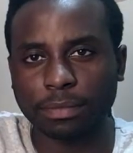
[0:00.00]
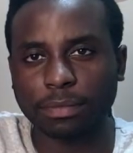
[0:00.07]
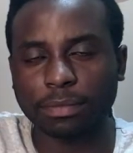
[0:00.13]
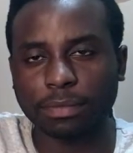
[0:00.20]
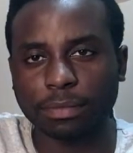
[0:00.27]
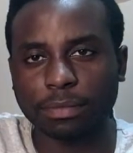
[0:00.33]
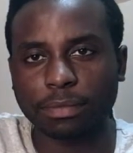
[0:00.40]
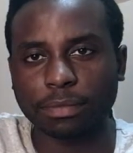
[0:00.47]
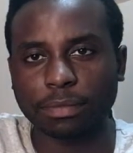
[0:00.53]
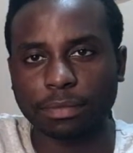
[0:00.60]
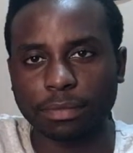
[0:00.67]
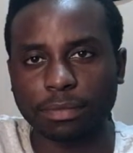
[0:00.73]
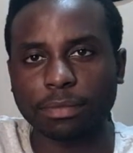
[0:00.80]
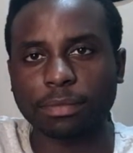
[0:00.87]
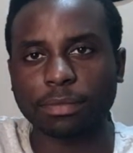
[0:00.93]

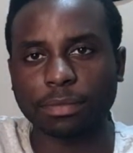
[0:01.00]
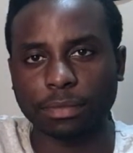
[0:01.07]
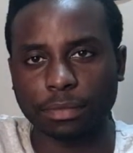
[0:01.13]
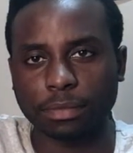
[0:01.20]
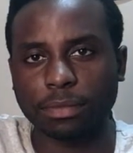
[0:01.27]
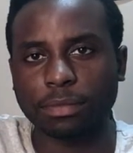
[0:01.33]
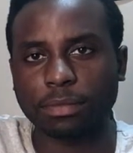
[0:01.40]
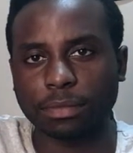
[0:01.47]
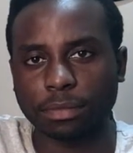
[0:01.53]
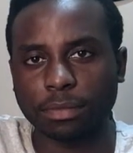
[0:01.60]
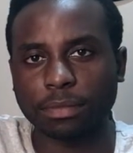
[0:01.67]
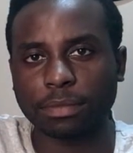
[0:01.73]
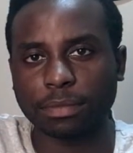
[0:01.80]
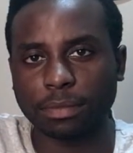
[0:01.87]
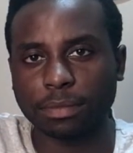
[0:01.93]

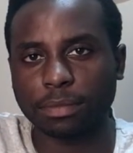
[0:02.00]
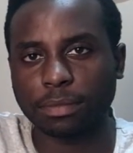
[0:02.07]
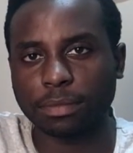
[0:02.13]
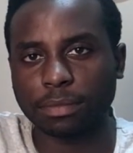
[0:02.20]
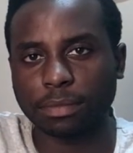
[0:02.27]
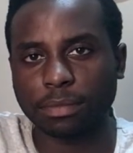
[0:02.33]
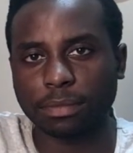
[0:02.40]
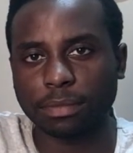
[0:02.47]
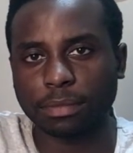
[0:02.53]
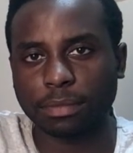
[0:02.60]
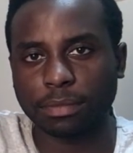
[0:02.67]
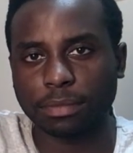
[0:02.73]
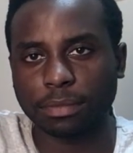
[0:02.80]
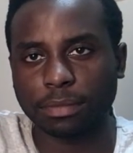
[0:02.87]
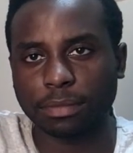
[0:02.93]

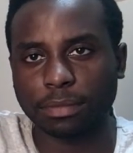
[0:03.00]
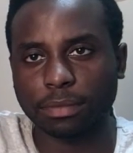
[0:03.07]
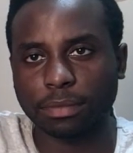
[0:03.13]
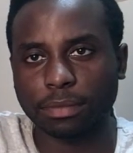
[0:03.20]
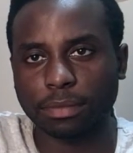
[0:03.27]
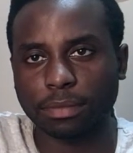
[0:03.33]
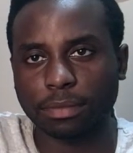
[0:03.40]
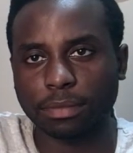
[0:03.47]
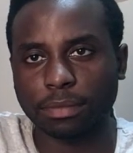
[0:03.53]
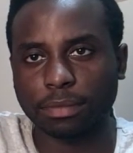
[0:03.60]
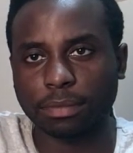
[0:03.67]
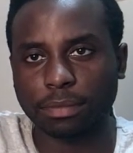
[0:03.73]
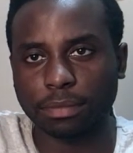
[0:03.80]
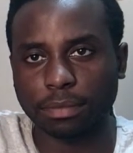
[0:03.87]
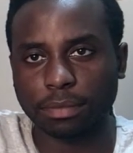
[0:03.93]

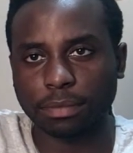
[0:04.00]
The person shown says nothing.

________________

From the first line to the last, copy the records above exactly and drop any pictures.

▶ Exercise answer:
[0:00.00]
[0:00.07]
[0:00.13]
[0:00.20]
[0:00.27]
[0:00.33]
[0:00.40]
[0:00.47]
[0:00.53]
[0:00.60]
[0:00.67]
[0:00.73]
[0:00.80]
[0:00.87]
[0:00.93]

[0:01.00]
[0:01.07]
[0:01.13]
[0:01.20]
[0:01.27]
[0:01.33]
[0:01.40]
[0:01.47]
[0:01.53]
[0:01.60]
[0:01.67]
[0:01.73]
[0:01.80]
[0:01.87]
[0:01.93]

[0:02.00]
[0:02.07]
[0:02.13]
[0:02.20]
[0:02.27]
[0:02.33]
[0:02.40]
[0:02.47]
[0:02.53]
[0:02.60]
[0:02.67]
[0:02.73]
[0:02.80]
[0:02.87]
[0:02.93]

[0:03.00]
[0:03.07]
[0:03.13]
[0:03.20]
[0:03.27]
[0:03.33]
[0:03.40]
[0:03.47]
[0:03.53]
[0:03.60]
[0:03.67]
[0:03.73]
[0:03.80]
[0:03.87]
[0:03.93]

[0:04.00]
The person shown says nothing.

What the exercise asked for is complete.